Running parallel to this introspection was Vinta Nanda’s reportage in Breaking the Silence, which expanded gender discourse beyond identity politics into mental health and collective care. Central to the piece was Seher Hashmi, a young woman who has lived with mental illness for over a decade and chose to transform her experience into public action. Riding a motorcycle across nineteen Indian cities, Seher—along with fellow campaigners—initiated conversations on stigma, vulnerability and seeking help, particularly among young people.

Together, these two pieces insisted that autonomy is not only about breaking free from institutions like marriage or patriarchy, but about building new forms of belonging, care and visibility. Whether through chosen solitude, community imagination, or public activism, they asked a crucial question that echoed across The Daily Eye’s 2025 gender discourse: How do we live—emotionally, ethically, and collectively—once the old structures no longer hold?

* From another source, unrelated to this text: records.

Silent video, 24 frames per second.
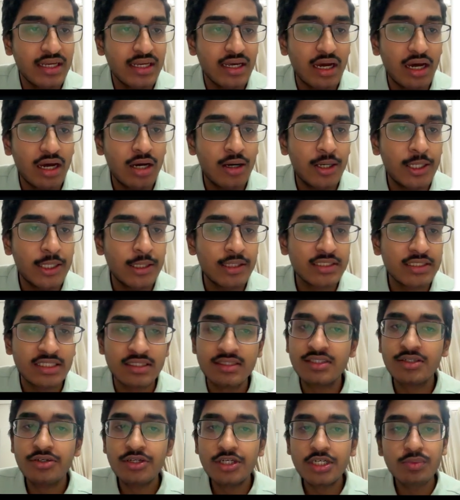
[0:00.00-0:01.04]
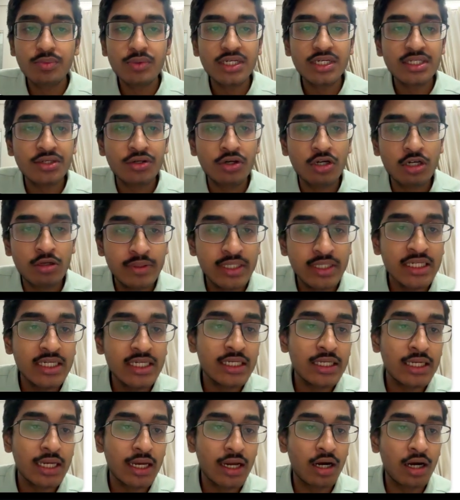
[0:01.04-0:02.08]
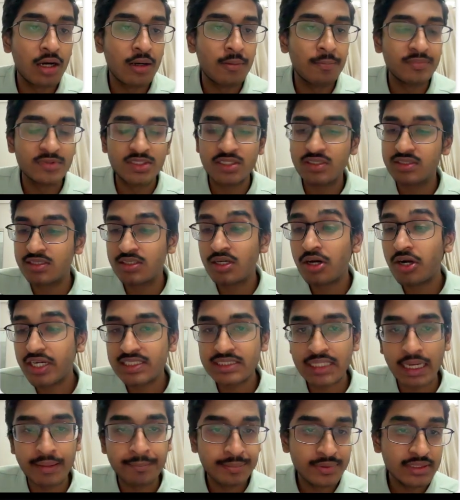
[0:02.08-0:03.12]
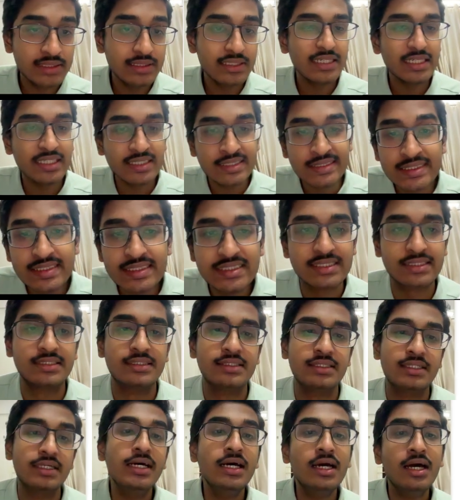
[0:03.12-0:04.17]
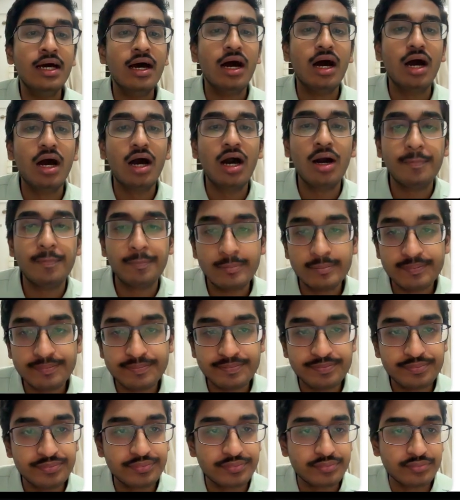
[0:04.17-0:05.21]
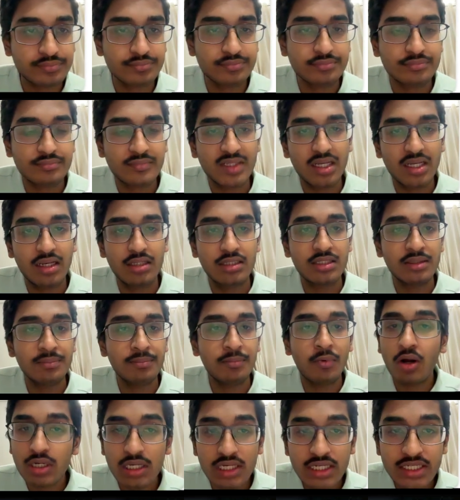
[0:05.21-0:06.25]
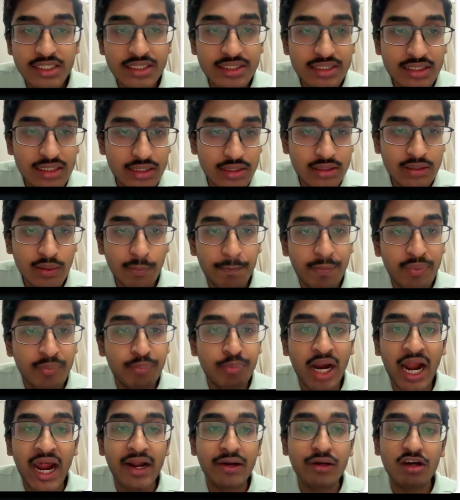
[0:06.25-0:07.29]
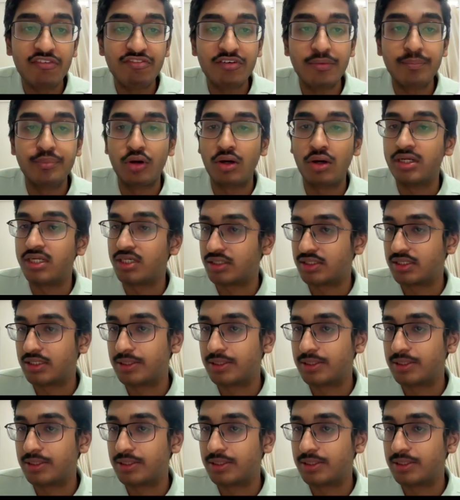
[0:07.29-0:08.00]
The third one could be the third example is um, the modeling the brand of a product.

A Year Without Closure, and That Is the Point
Taken together, all the gender-focused pieces published by The Daily Eye in 2025 resisted neat conclusions. They did not offer manifestos or moral certainties. Instead, through the distinct voices of Monojit Lahiri, Shantanu Ray Chaudhuri, Aparajita Krishna and Vinta Nanda, they mapped a society in transition—uneasy, argumentative, introspective and alive with contradiction.

From kitchens to cinema halls, from bedrooms to WhatsApp groups, from ageing alone to loving differently, gender in 2025 emerged not as a settled debate but as an ongoing negotiation. The value of this year-long discourse lies precisely there: in refusing closure, and in insisting that the most important conversations are the ones we are still learning how to have.